That should be "there is no argument that these properties, in every degree, are incompossible".
I'm unmoved by reports of mental states such as "(1) is an easily observed a priori truth."
See the comment at April 14, 2009 2:00 PM above.
But the possible evidence base does not help you either! the 35 foot giraffe is also contingent, so are any of the particulars I can think of now with the arguable exception of God.
Gordon,
it seems that once one might admit that abstracta aren't contigent, one might admit the epistemic possibility of necessary concreta.
Honestly, I don't think that God is so much different from abstracta. Being immaterial, non-temporal, non-spatial, eternal etc. why shouldn't it be the case that God can be necessary?

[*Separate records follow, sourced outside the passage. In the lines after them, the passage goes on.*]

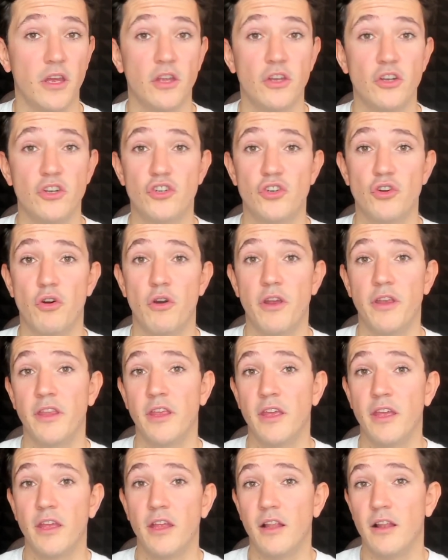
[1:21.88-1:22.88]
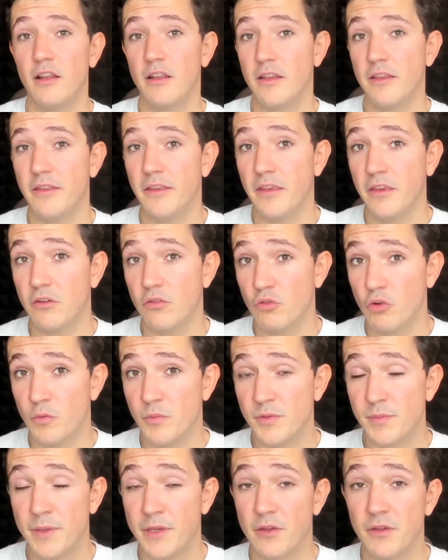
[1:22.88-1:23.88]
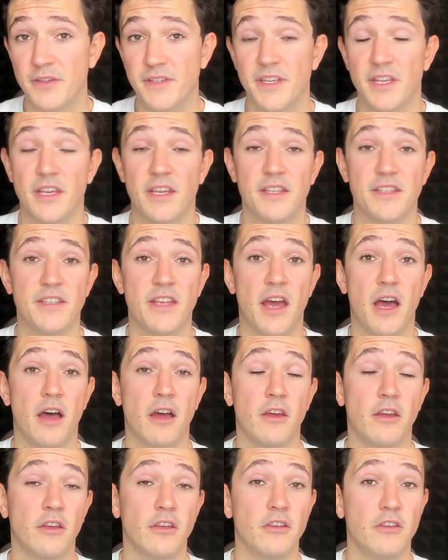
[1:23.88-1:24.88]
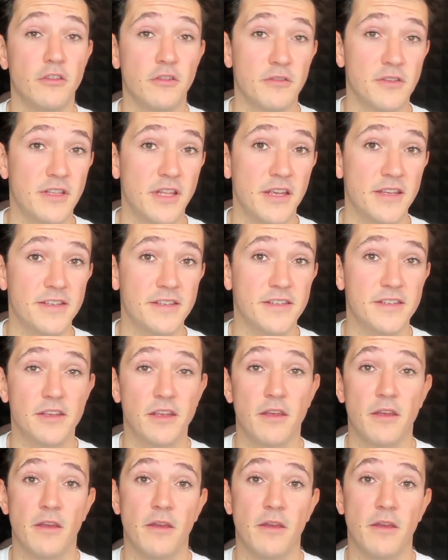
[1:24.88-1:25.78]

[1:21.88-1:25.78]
join LinkedIn groups because they are useless,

But the possible evidence base does not help you either!
Gordon,
I wasn't arguing from the evidence base. The argument is not a posterori, it's a priori.

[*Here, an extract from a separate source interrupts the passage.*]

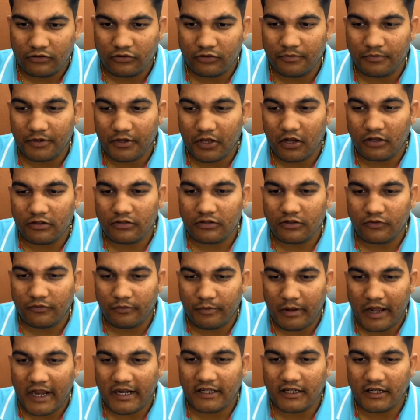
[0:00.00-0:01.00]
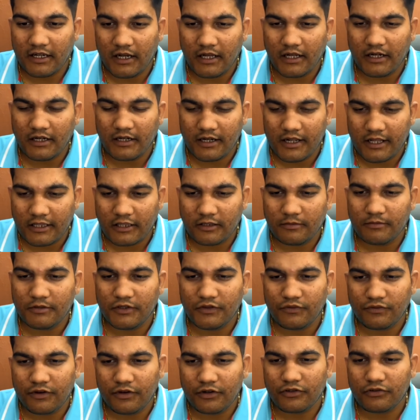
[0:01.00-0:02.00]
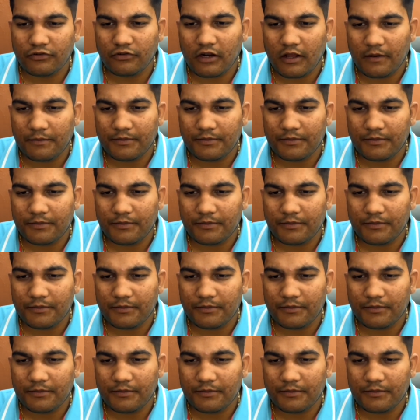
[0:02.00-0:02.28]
So because of bad luck, death, misfortune,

"[T]here is an evident absurdity in pretending to demonstrate a matter of fact, or to prove it by any arguments a priori. Nothing is demonstrable, unless the contrary implies a contradiction. Nothing, that is distinctly conceivable, implies a contradiction. Whatever we conceive as existent, we can also conceive as non-existent. There is no being, therefore, whose non-existence implies a contradiction. Consequently there is no being, whose existence is demonstrable." - David Hume
And thus, we cannot prove anything exists a priori - except perhaps, our selves.

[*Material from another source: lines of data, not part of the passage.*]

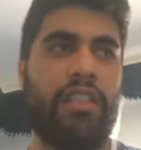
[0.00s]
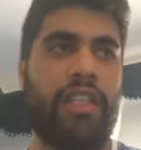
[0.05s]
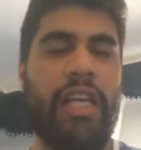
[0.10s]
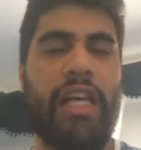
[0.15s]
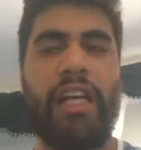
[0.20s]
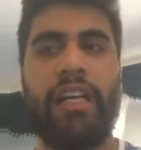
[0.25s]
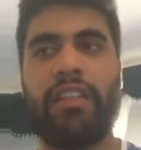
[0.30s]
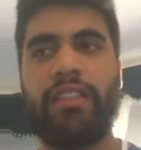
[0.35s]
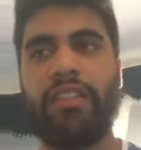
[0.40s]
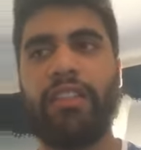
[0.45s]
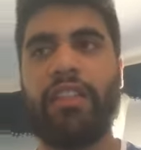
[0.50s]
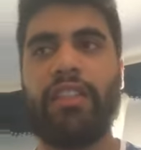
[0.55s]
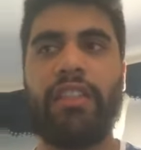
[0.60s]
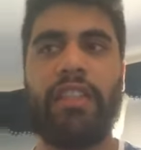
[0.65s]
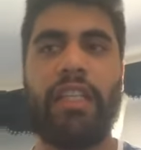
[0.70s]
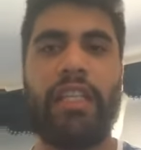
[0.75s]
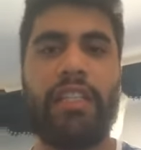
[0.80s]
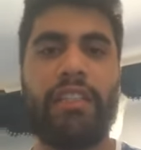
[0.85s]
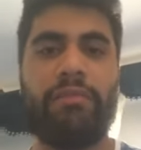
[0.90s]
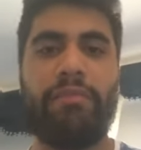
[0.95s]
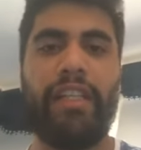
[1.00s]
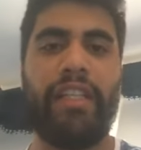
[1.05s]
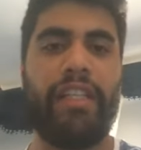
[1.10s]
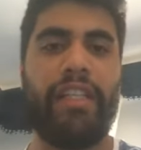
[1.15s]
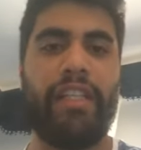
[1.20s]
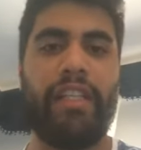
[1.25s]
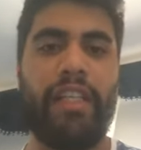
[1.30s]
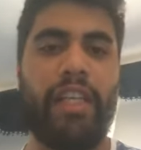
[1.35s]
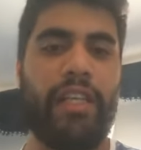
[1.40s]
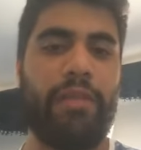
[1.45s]
has
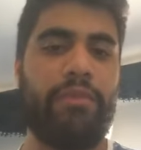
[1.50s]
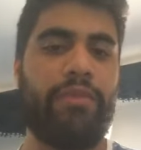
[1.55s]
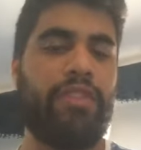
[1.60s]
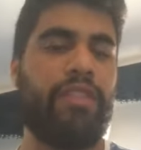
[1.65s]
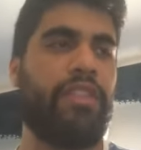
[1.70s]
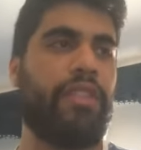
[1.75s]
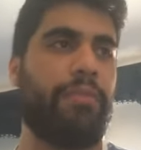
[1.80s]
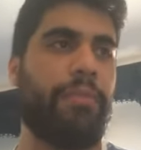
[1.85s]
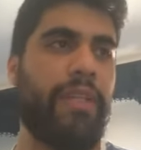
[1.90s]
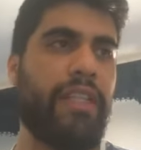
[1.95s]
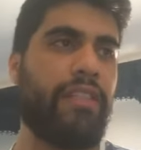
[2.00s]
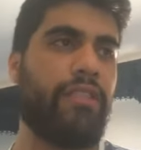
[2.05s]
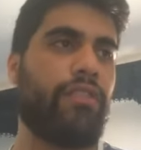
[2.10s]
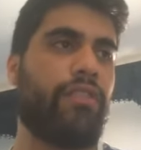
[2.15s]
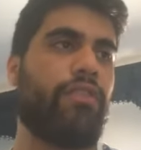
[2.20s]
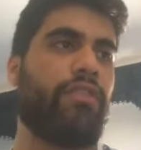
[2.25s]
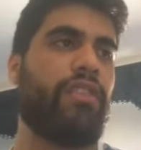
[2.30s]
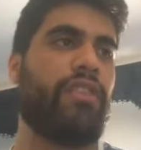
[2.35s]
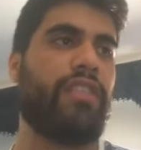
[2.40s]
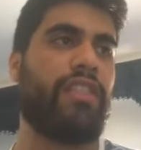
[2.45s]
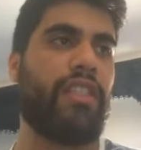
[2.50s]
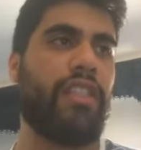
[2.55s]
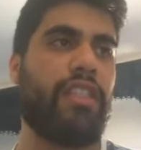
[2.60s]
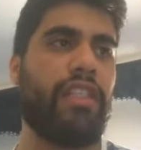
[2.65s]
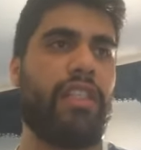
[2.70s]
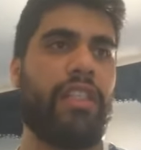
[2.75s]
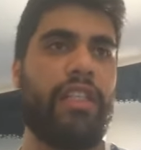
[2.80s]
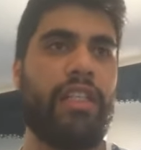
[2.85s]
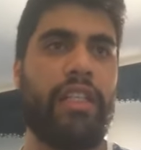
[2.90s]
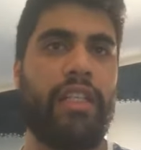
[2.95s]
many names, depends on the
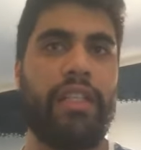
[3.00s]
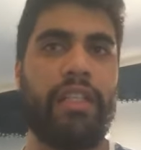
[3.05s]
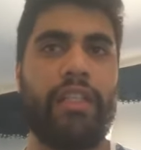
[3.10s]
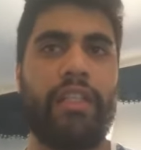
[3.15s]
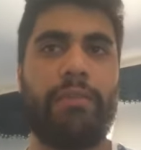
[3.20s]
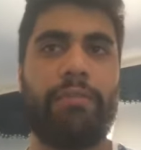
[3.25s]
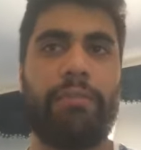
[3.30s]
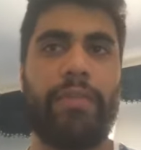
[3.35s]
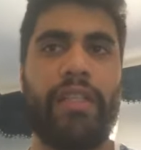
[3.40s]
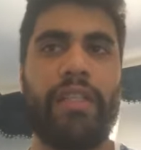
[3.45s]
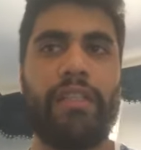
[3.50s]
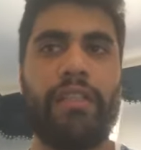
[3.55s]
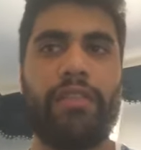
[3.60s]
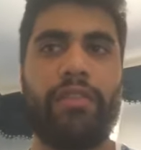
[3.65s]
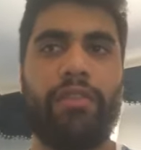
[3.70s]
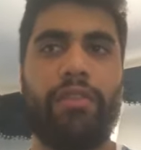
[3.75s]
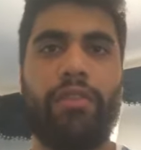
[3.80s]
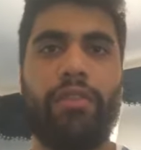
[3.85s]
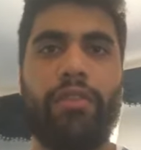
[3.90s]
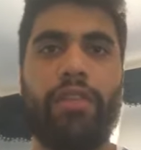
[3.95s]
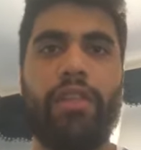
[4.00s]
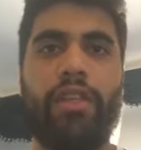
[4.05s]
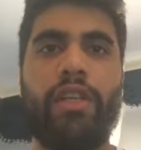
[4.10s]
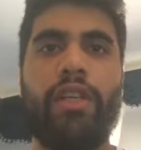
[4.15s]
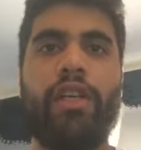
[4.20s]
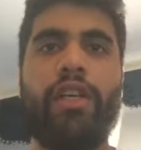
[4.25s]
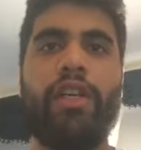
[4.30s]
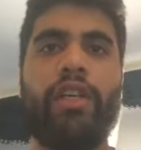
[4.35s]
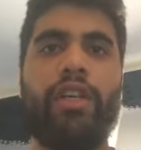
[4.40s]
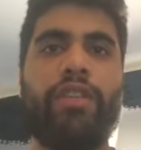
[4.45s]
city and depends on the
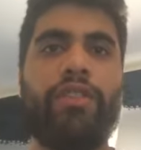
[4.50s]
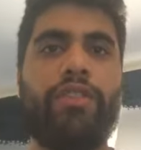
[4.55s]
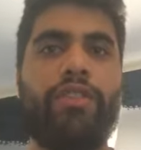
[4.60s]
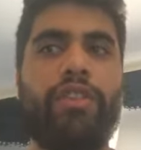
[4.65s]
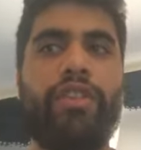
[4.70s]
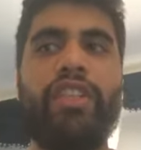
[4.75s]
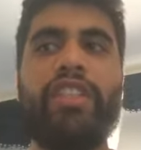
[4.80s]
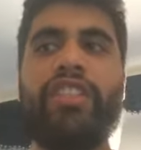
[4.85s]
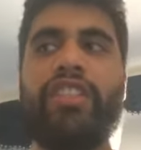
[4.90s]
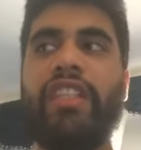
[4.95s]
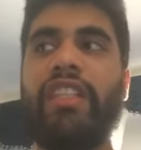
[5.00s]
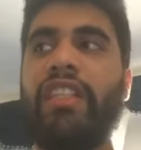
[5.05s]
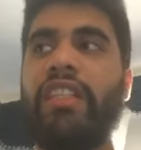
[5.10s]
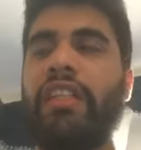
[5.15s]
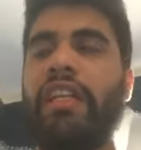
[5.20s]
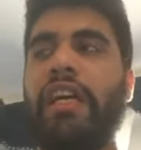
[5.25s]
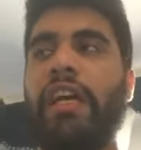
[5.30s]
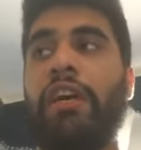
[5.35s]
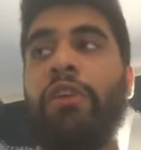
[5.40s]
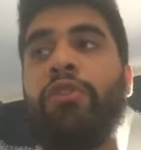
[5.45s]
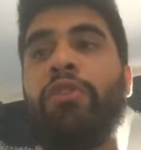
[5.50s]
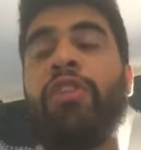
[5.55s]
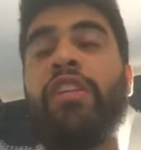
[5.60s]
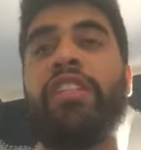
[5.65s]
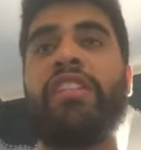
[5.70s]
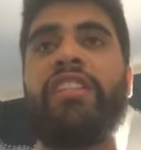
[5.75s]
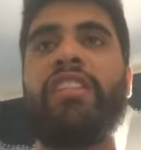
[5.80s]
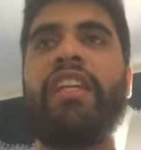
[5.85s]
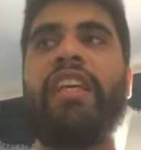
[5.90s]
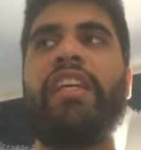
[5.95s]
region, and
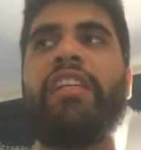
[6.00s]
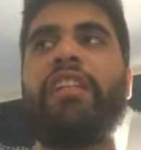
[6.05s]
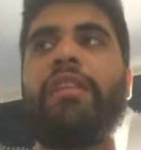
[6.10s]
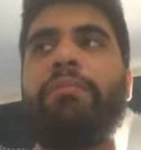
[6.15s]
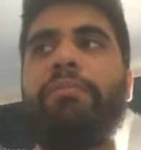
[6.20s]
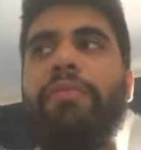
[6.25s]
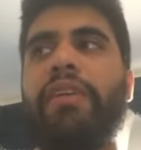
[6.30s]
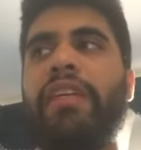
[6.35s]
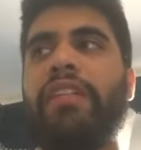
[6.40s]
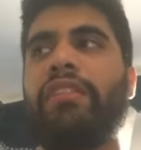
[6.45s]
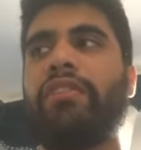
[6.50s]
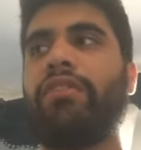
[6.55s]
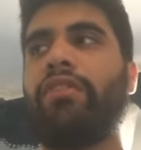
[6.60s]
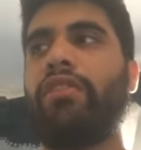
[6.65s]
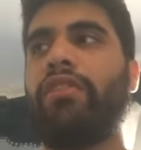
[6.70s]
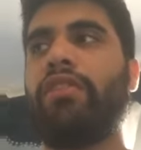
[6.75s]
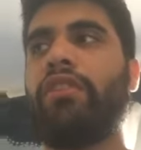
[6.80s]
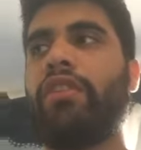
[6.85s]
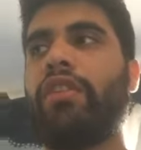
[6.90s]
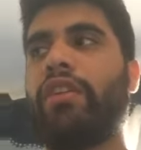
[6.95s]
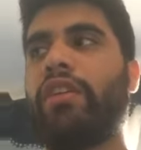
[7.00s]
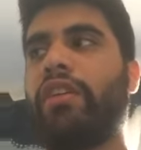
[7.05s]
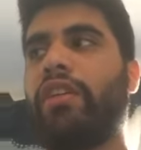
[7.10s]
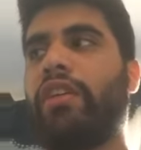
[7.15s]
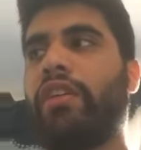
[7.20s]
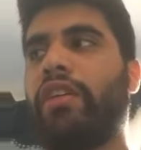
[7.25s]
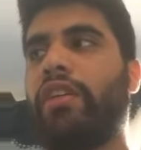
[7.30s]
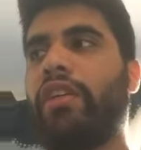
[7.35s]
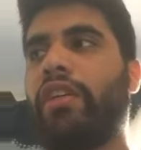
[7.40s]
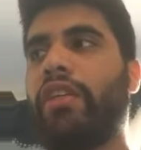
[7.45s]
let's say depends on
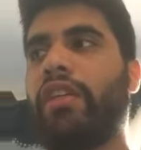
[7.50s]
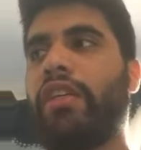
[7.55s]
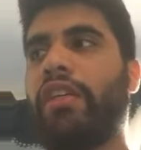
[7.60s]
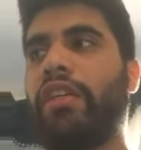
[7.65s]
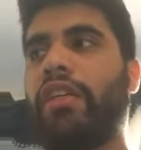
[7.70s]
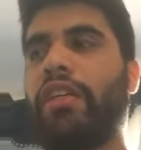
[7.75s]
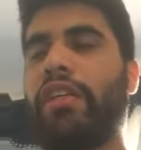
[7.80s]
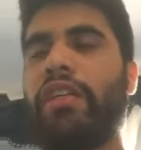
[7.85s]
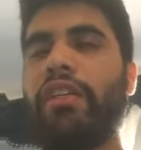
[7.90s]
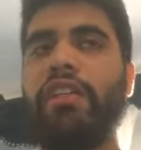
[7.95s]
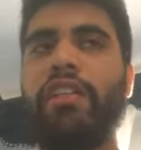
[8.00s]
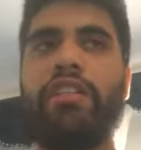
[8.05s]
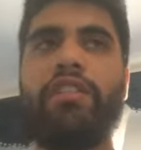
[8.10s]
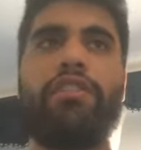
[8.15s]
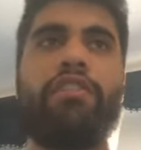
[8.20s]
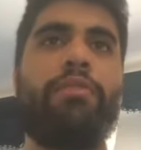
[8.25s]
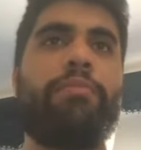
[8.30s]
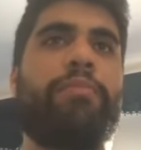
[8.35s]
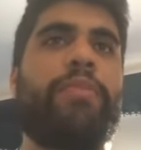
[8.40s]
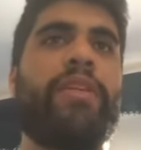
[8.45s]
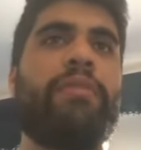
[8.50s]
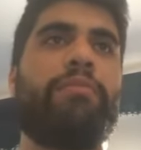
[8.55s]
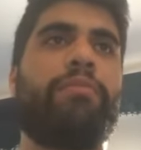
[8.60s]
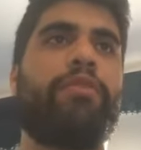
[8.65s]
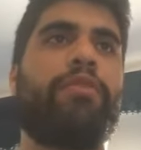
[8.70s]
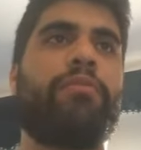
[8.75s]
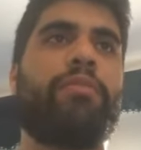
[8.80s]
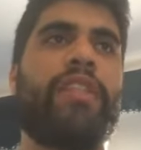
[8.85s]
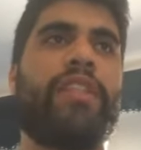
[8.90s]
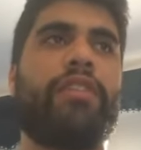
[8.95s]
the
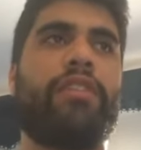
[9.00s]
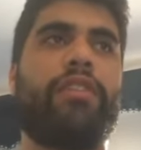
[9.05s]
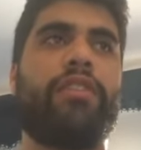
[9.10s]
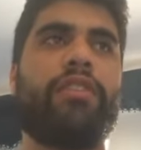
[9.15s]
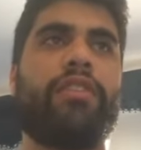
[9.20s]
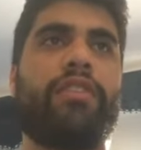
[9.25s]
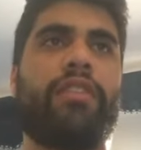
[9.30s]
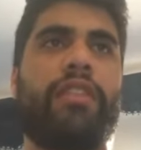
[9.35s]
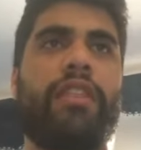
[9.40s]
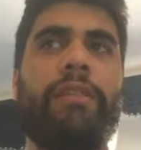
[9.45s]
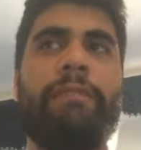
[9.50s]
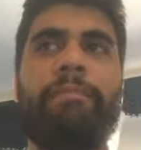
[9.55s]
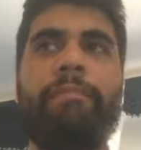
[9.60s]
people, because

And thus, we cannot prove anything exists a priori - except perhaps, our selves.
All due respect for Hume but denying the existence of a necessarily existing thing is a contradictory. To simply assert that there are no necessarily existing things begs the question at issue here.
Hi Mike,
So far, I can follow you through the assent to necessarily existent abstracta (no problem there; I already accepted them before I approached the argument). If your happy with that result, the applause is still coming from my end.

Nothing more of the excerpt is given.